(Input begins)
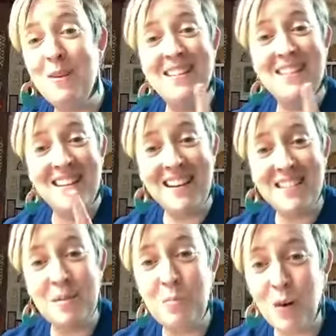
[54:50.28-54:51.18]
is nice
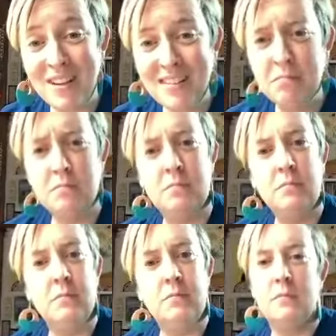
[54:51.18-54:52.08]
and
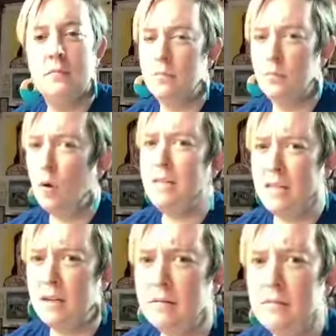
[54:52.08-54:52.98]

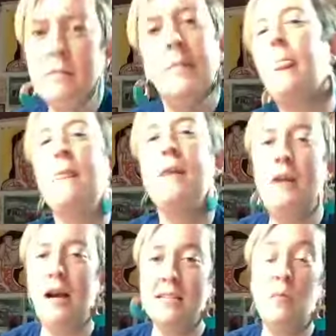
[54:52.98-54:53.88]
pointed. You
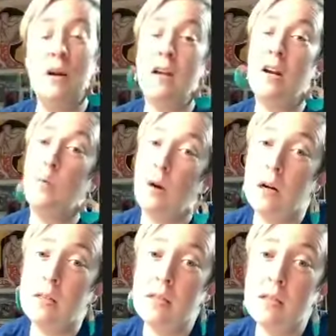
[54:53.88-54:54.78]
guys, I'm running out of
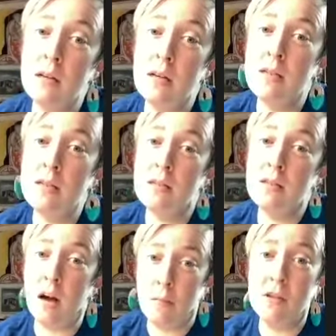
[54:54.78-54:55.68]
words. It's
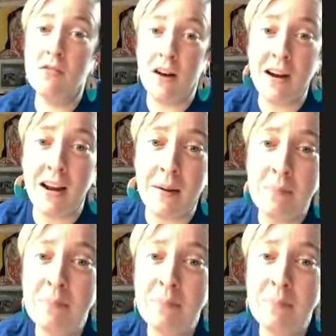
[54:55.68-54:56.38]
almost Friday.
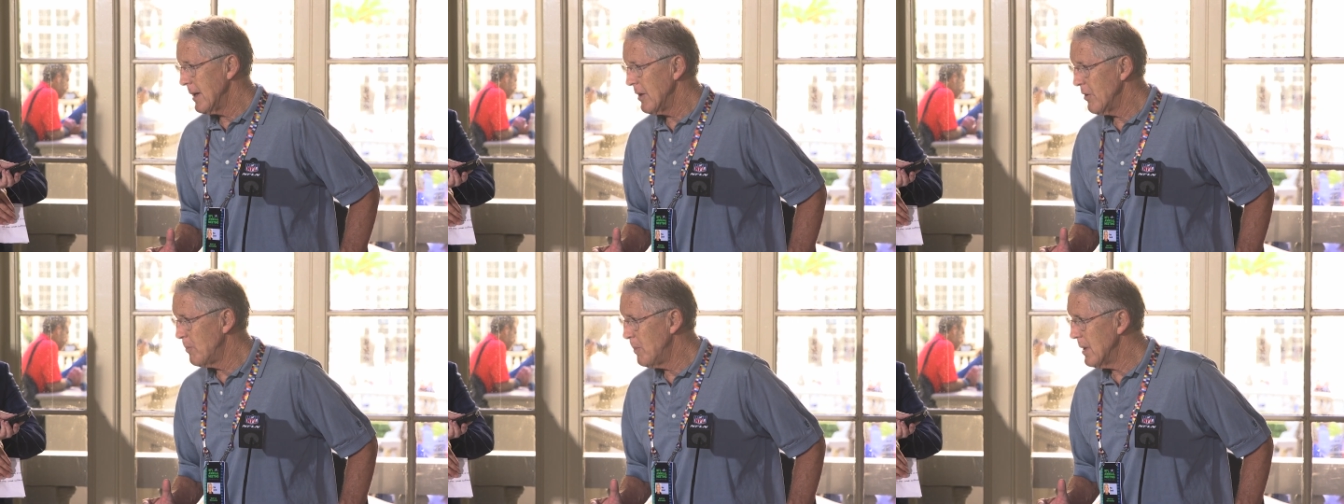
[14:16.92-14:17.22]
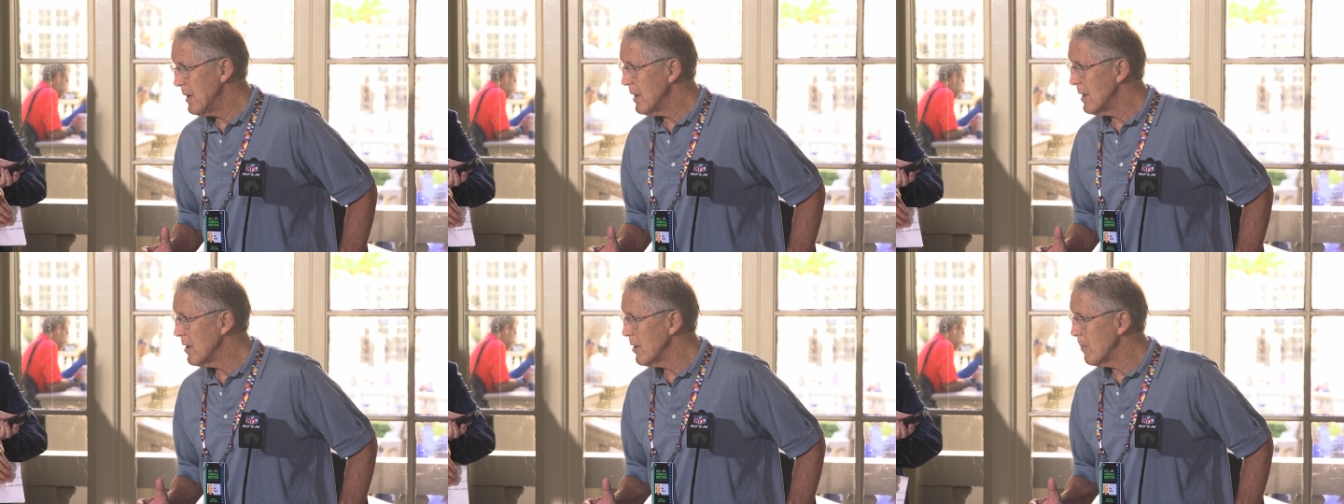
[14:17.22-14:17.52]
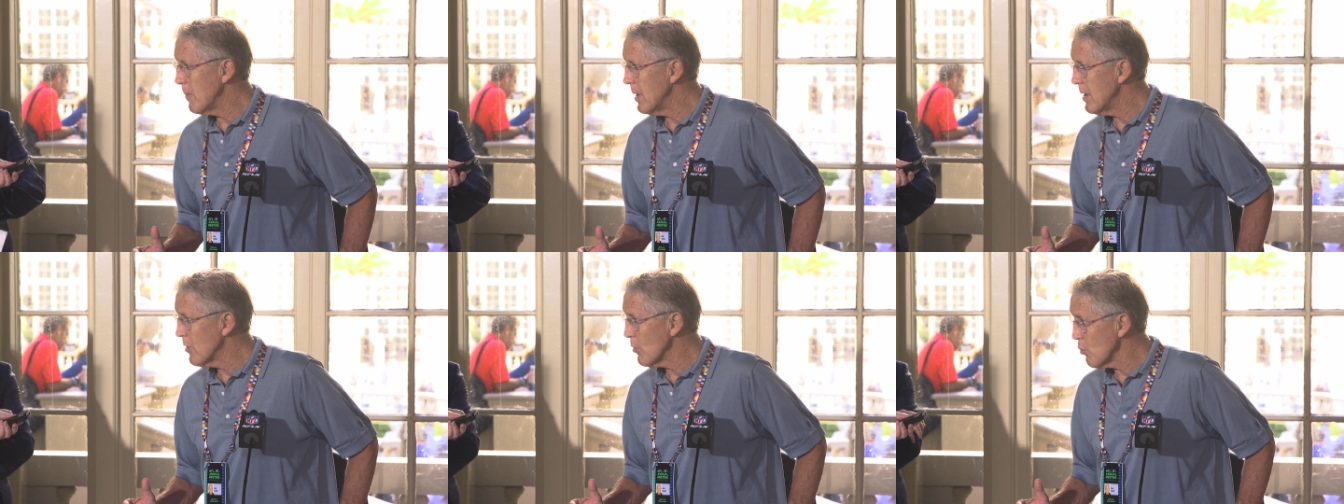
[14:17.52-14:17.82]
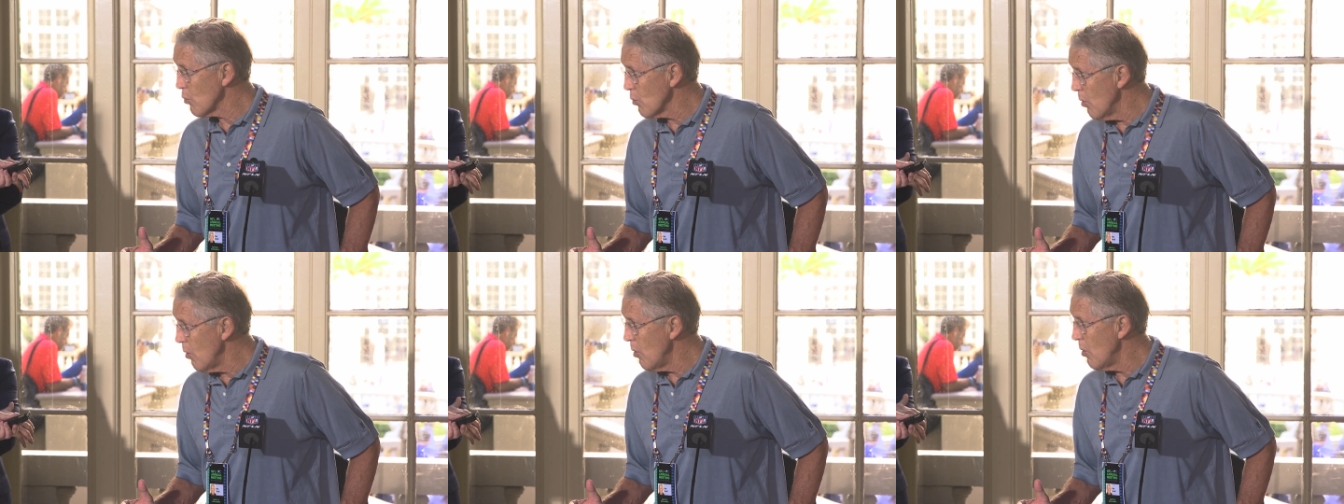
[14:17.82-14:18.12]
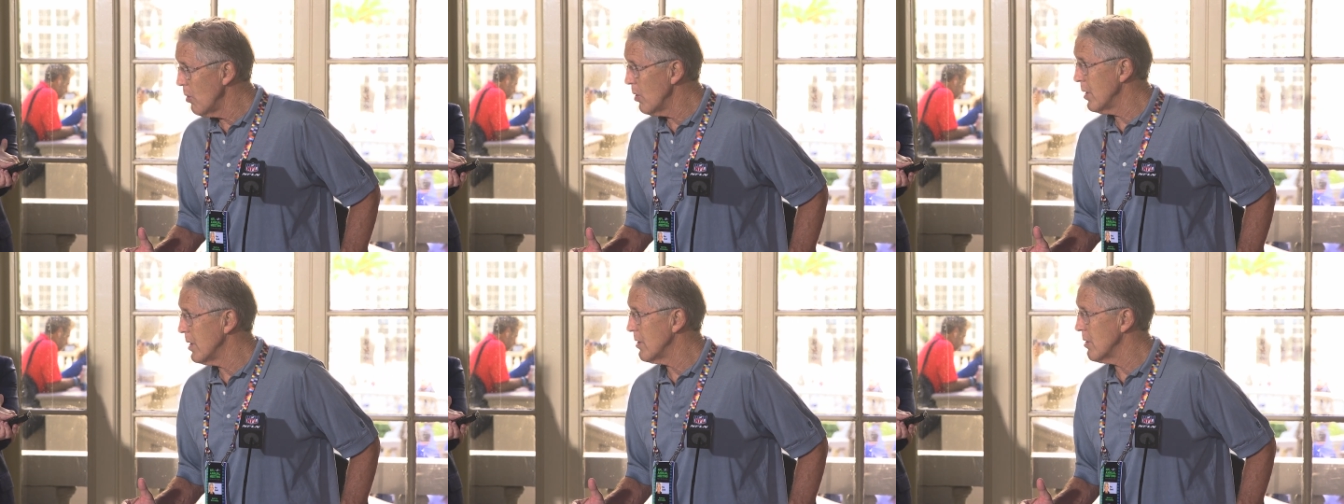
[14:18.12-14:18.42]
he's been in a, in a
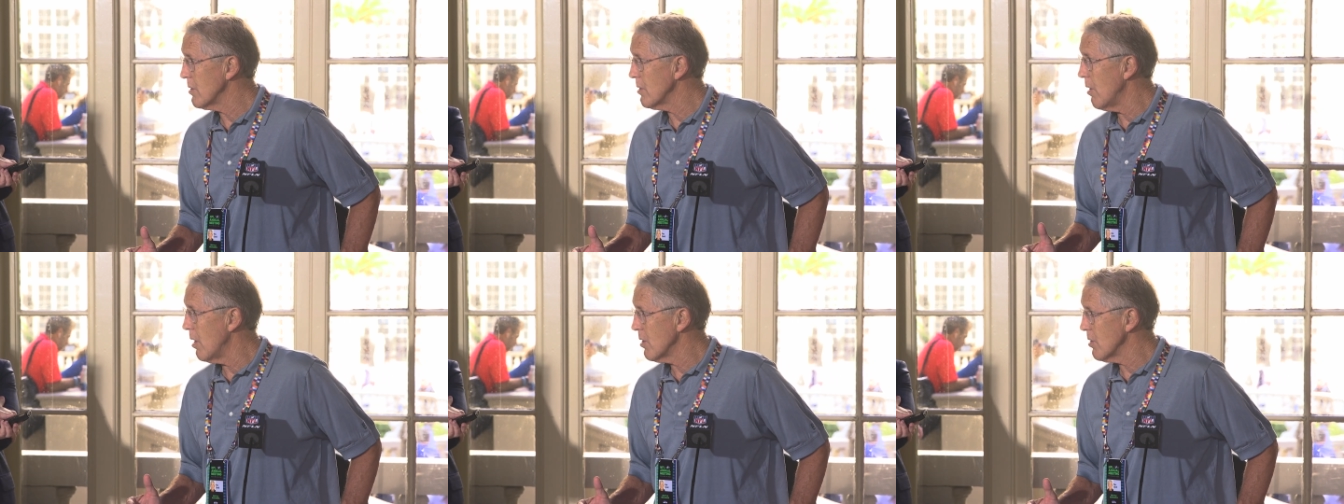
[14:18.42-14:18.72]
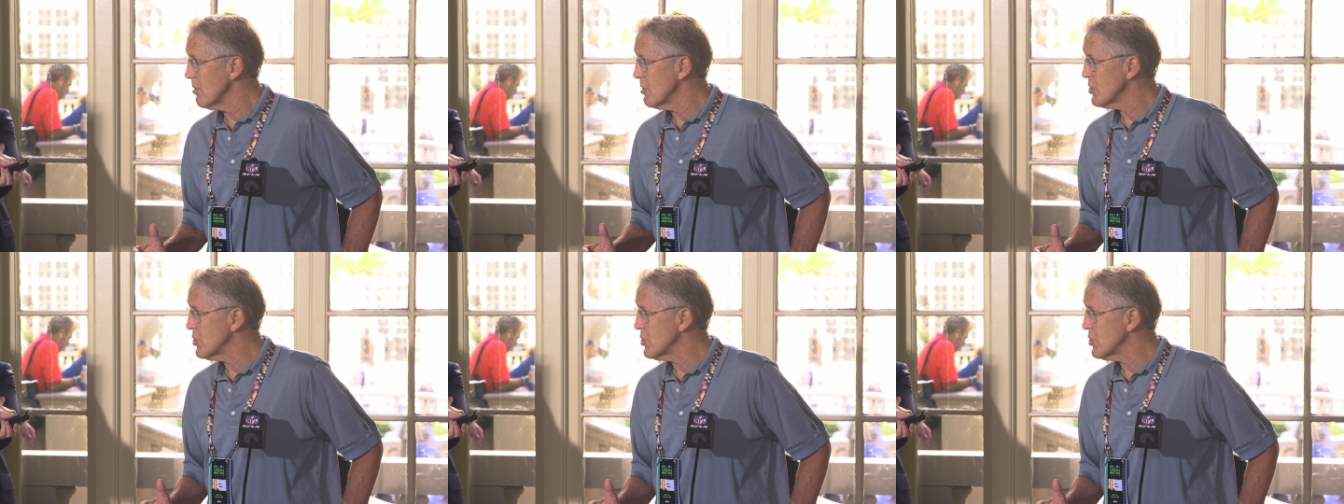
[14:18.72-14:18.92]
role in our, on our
(Input ends)
• **Task statement**: Pictures aside, please output the whole listing exactly as it appears above.

• **Reply**:
[54:50.28-54:51.18]
is nice
[54:51.18-54:52.08]
and
[54:52.08-54:52.98]

[54:52.98-54:53.88]
pointed. You
[54:53.88-54:54.78]
guys, I'm running out of
[54:54.78-54:55.68]
words. It's
[54:55.68-54:56.38]
almost Friday.
[14:16.92-14:17.22]
[14:17.22-14:17.52]
[14:17.52-14:17.82]
[14:17.82-14:18.12]
[14:18.12-14:18.42]
he's been in a, in a
[14:18.42-14:18.72]
[14:18.72-14:18.92]
role in our, on our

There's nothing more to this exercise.